-- THE PROBLEM --
Without the pictures, give the entries below again exactly as written.

-- EXTRACTED INFORMATION --
┌──

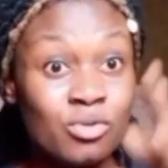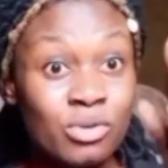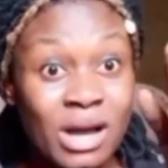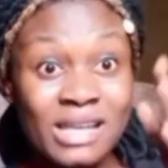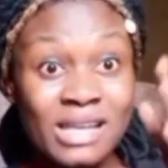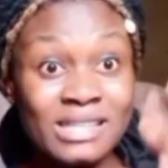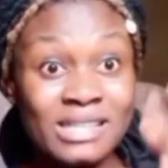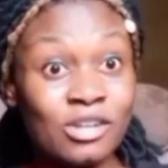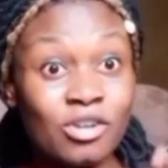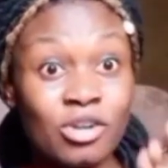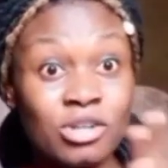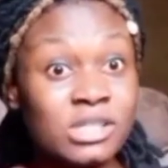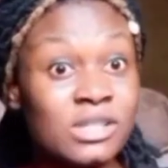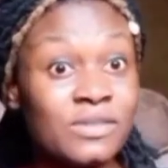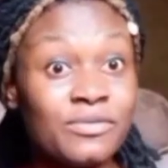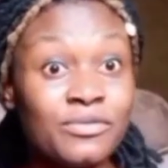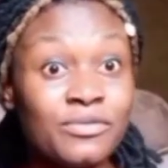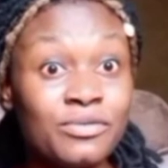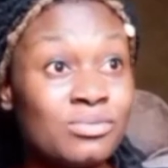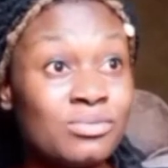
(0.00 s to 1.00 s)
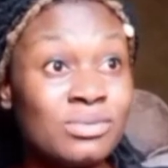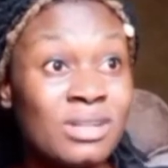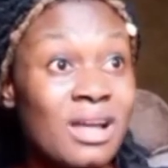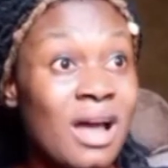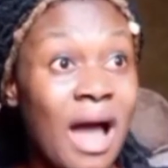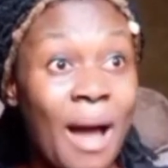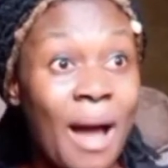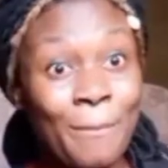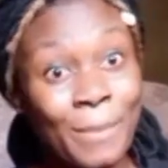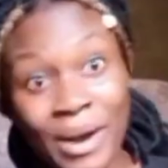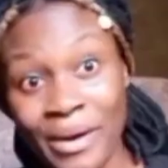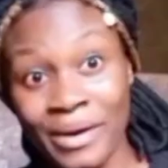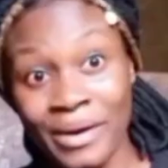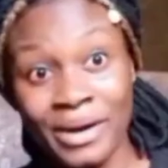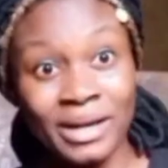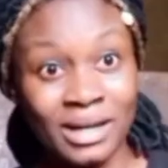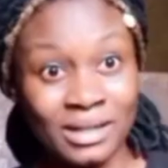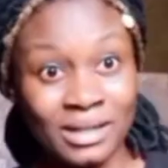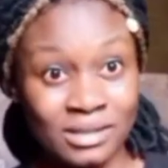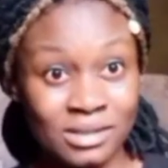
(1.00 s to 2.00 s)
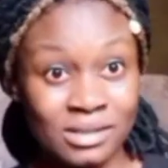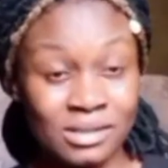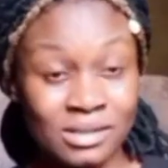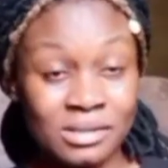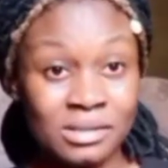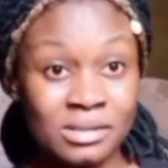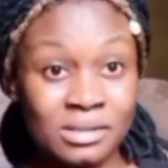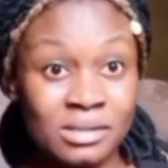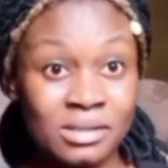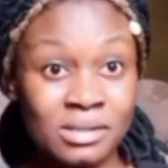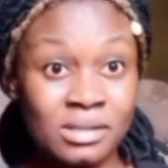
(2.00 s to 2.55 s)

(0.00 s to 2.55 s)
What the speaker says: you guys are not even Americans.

└──

-- RESPONSE TO THE TASK --
(0.00 s to 1.00 s)
(1.00 s to 2.00 s)
(2.00 s to 2.55 s)

(0.00 s to 2.55 s)
What the speaker says: you guys are not even Americans.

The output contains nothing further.